$25
1. Problem statement: Given the headline of news, the objective is to find the category of the news. (Note: Use only headline as input to find the category ) For example:
Short description: …
Headline: Why Keeping a Food Journal Is Better Than Going on a Diet
Date: …
Link: …
Authors: …
Category: HEALTHY LIVING
Consider the following categories only: Business, Comedy, Sports, Crime, Religion, Healthy Living, Politics
2. Dataset: news_category_dataset.json
3. Classification Algorithm:
Naive Bayes
4. Features:
Train the classifier using the following features.
a. Bag-of-words
b. TF-IDF
c. Create your own custom feature vectors.
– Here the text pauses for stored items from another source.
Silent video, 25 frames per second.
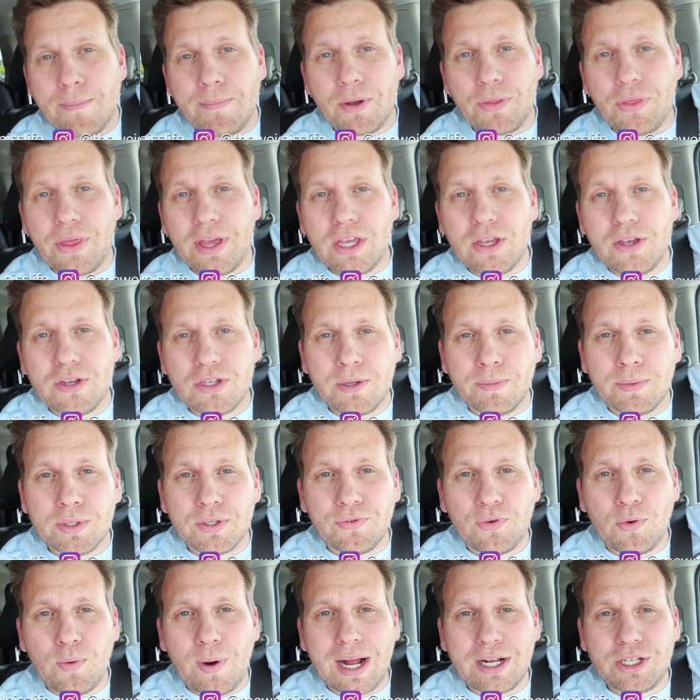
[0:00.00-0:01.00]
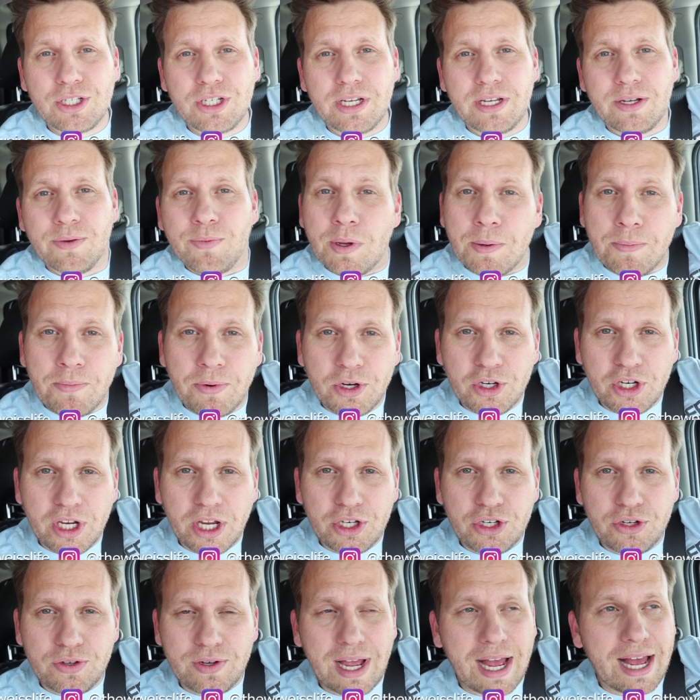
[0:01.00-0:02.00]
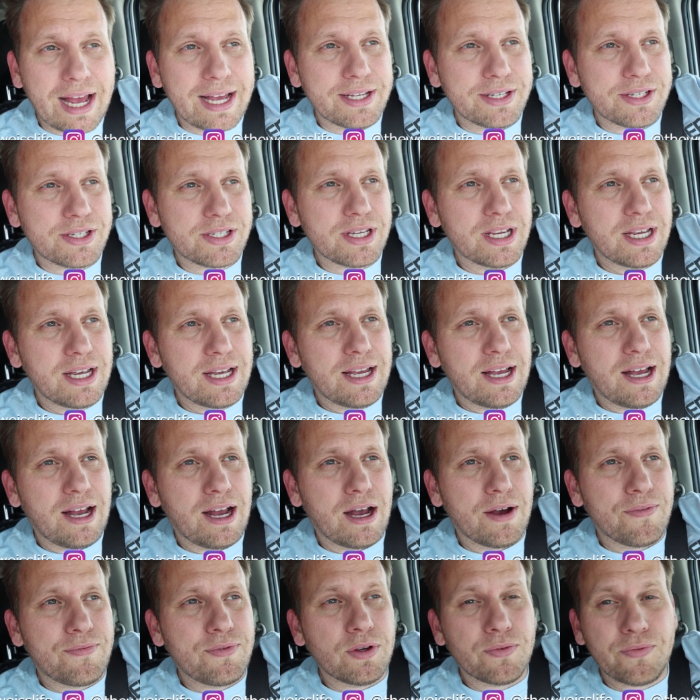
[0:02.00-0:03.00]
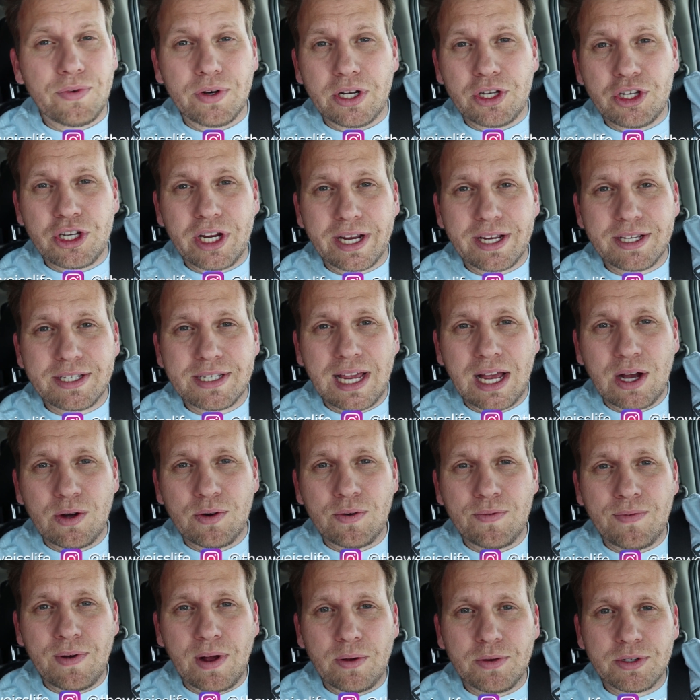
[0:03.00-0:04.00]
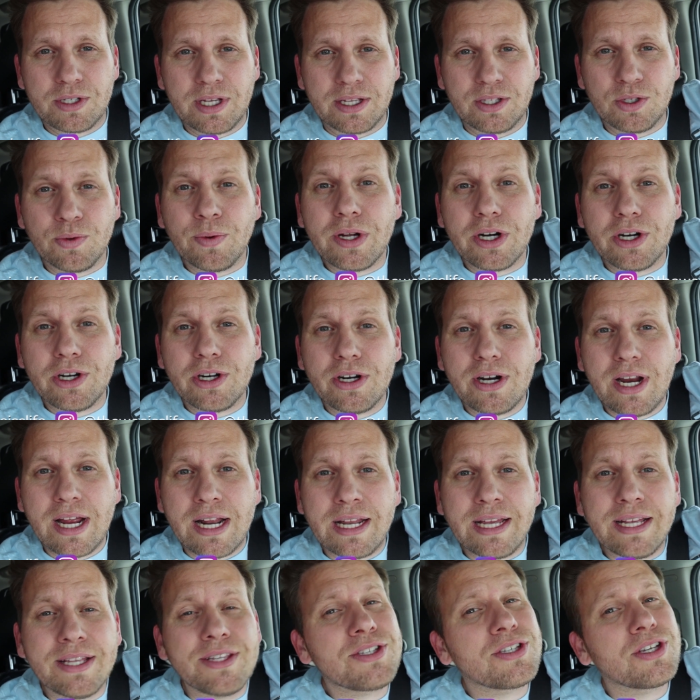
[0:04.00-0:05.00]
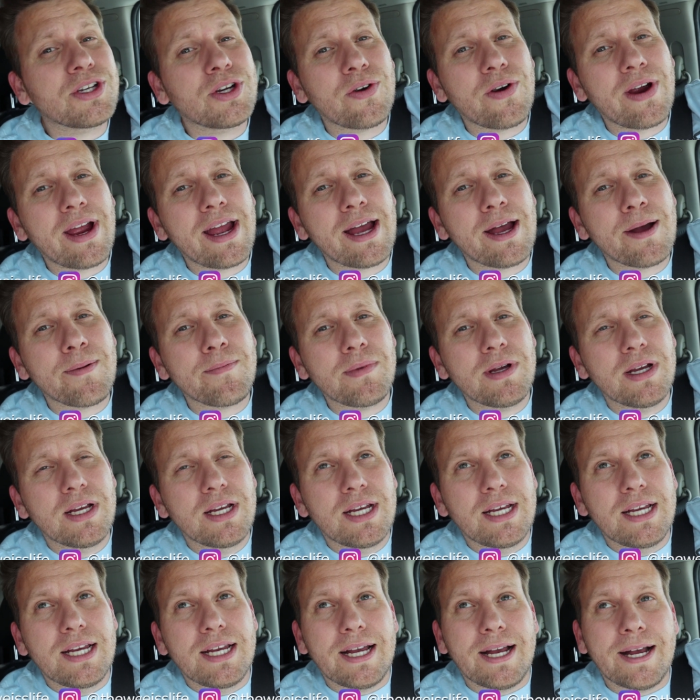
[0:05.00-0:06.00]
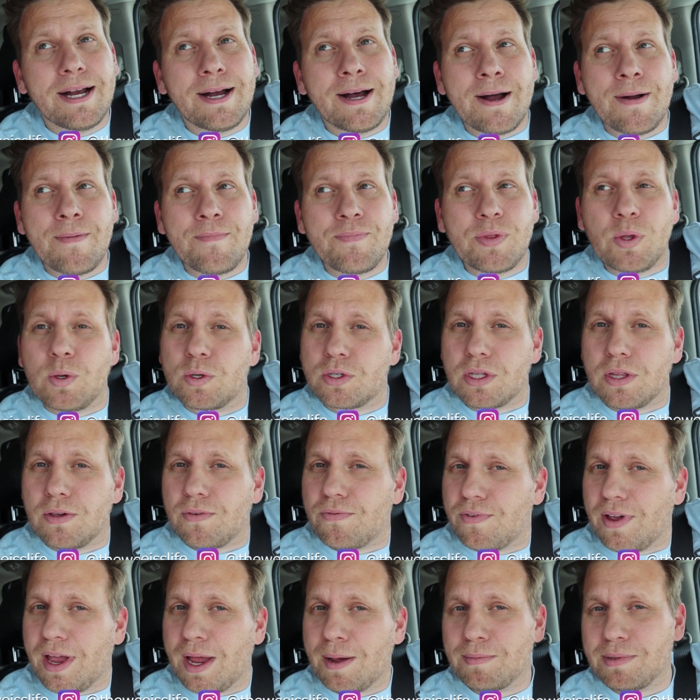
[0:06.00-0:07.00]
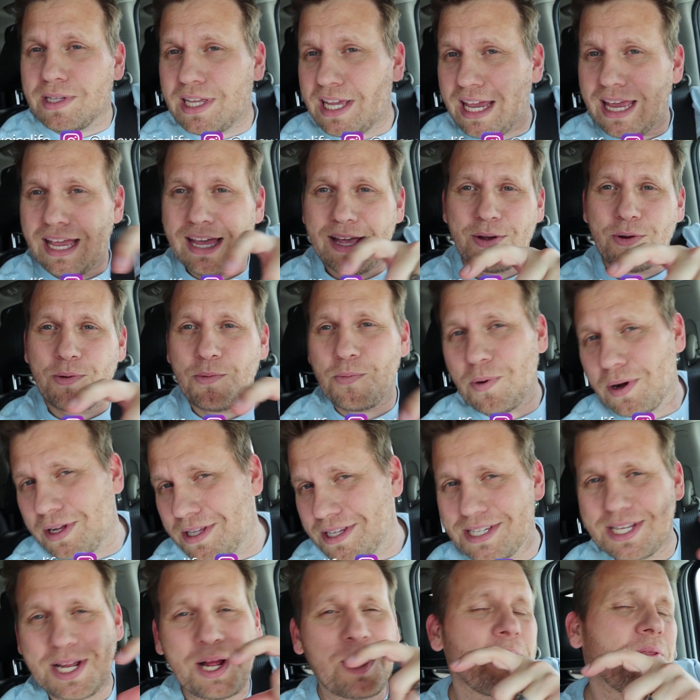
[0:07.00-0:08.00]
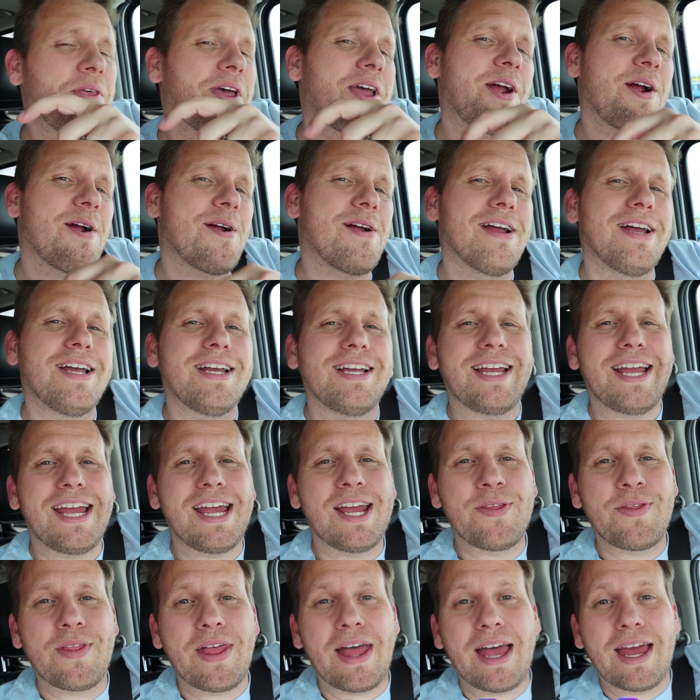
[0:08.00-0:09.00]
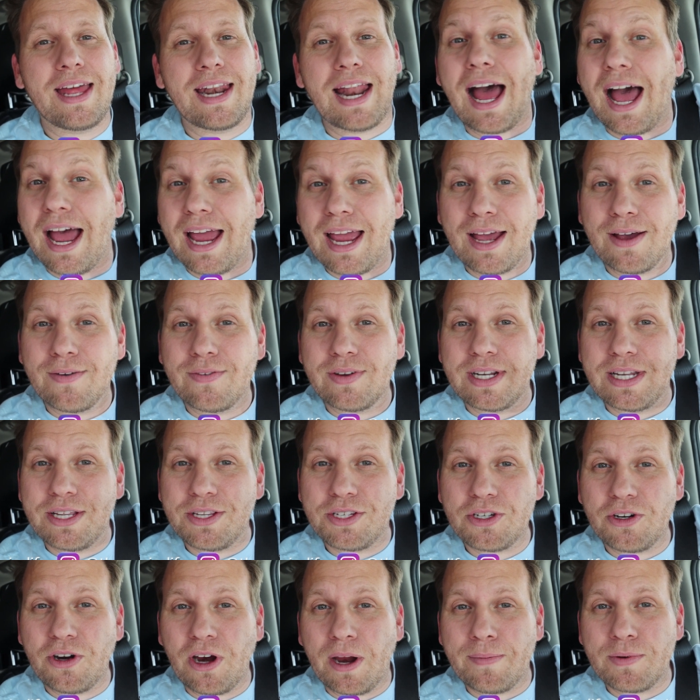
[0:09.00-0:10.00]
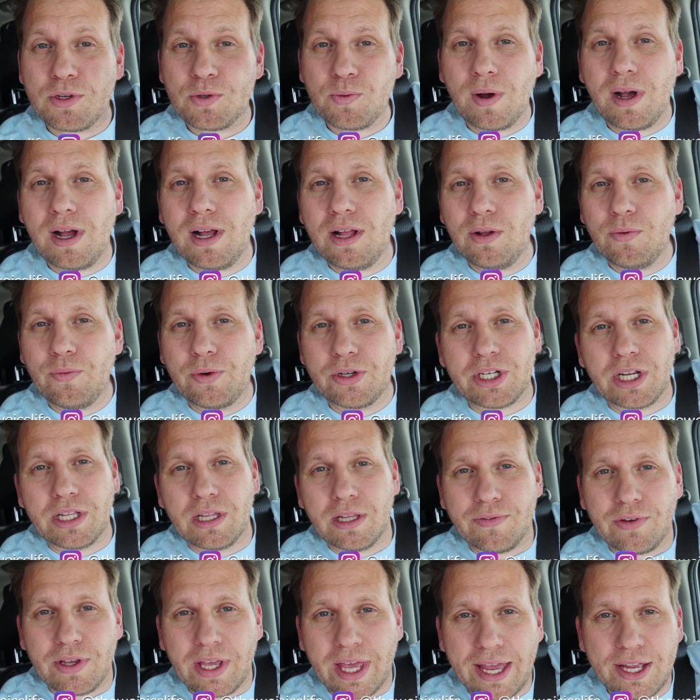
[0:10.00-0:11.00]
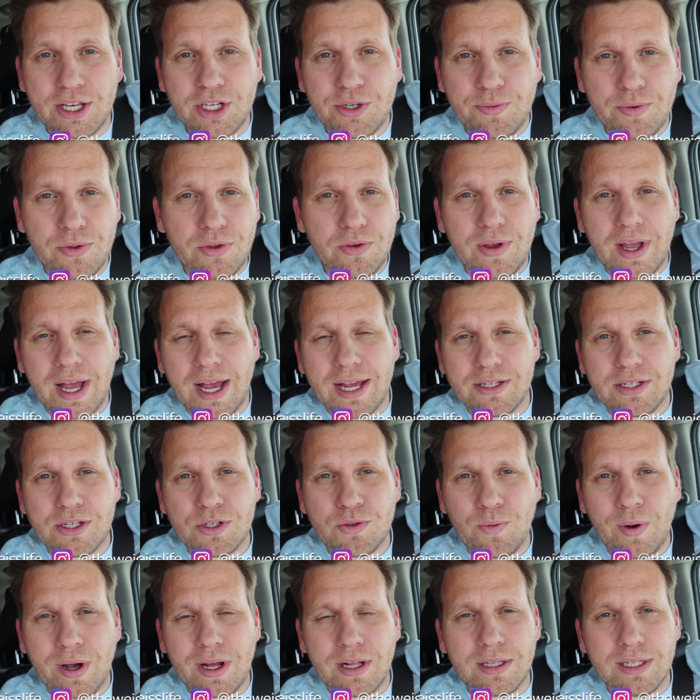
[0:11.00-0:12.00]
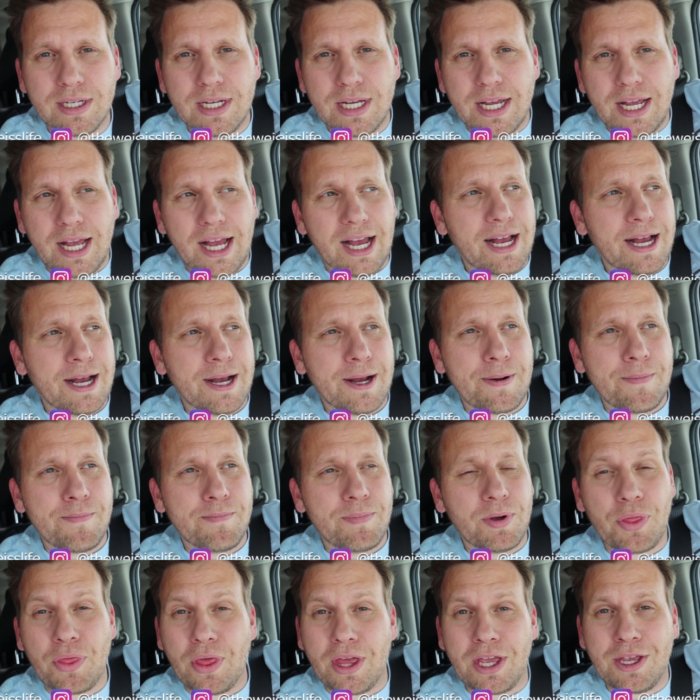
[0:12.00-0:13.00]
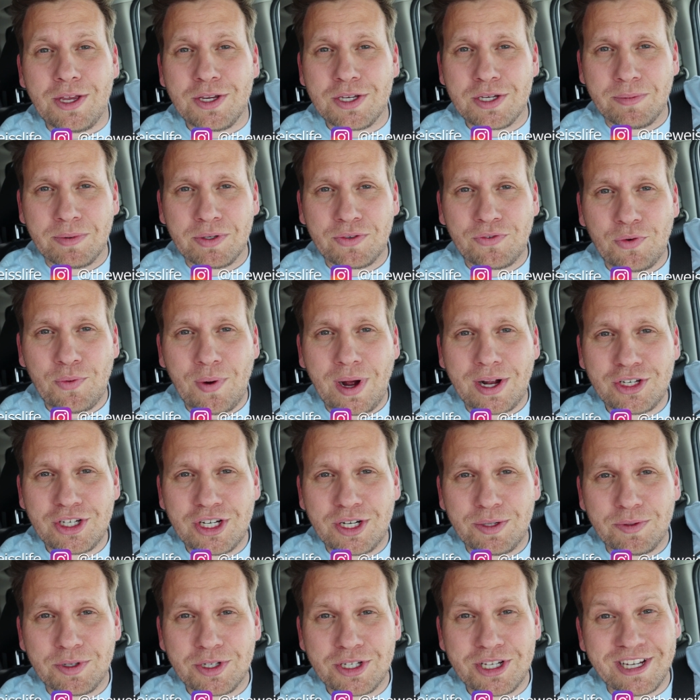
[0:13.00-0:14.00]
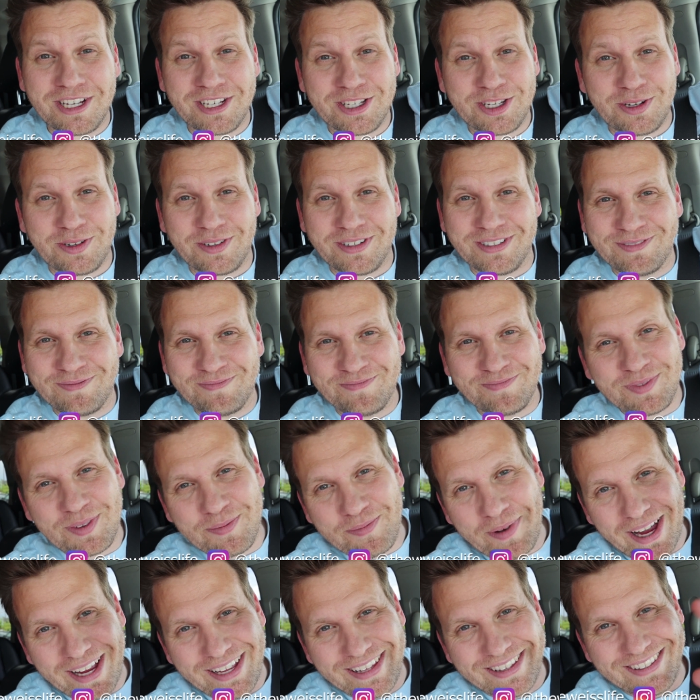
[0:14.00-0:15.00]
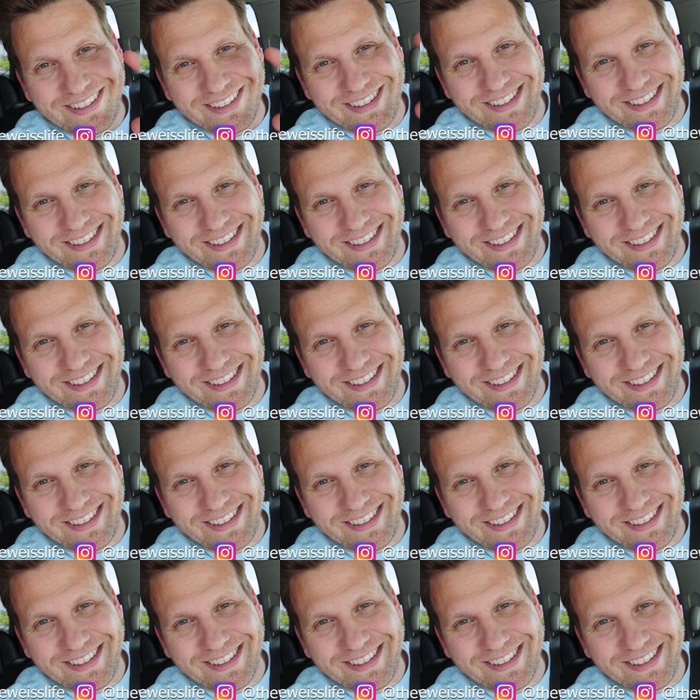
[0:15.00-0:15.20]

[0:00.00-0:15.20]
But thank you so much for watching. We appreciate you guys. Uh, feel free to check us out and follow us on Twitter and Instagram. Um, those are the family ones down there. And then I have an Instagram as well, which I love engaging with you guys as well. Um, but thank you so much for watching. We'll see you soon. Bye.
For example, feature vector can contains following features:
1. Current word (Unigram)
2. POS tag of current word
3. Position of the word
4. Length of the news instance
Here, a total of 3 models needs to be trained i.e., one model using
Bag-of-words features, one model using TF-IDF features and one model using Custom feature vectors.
For more information on feature selection, refer the following paper:
Bo Pang, Lillian Lee, and Shivakumar Vaithyanathan: Thumbs up? Sentiment Classification using Machine Learning Techniques. In Proceedings of the 2002 Conference on Empirical Methods in Natural Language Processing (EMNLP 2002).
5. Evaluation:
Perform 3-fold cross-validation for each model and report
a. Overall precision, recall and F1-score
b. Category-wise precision, recall and F1-score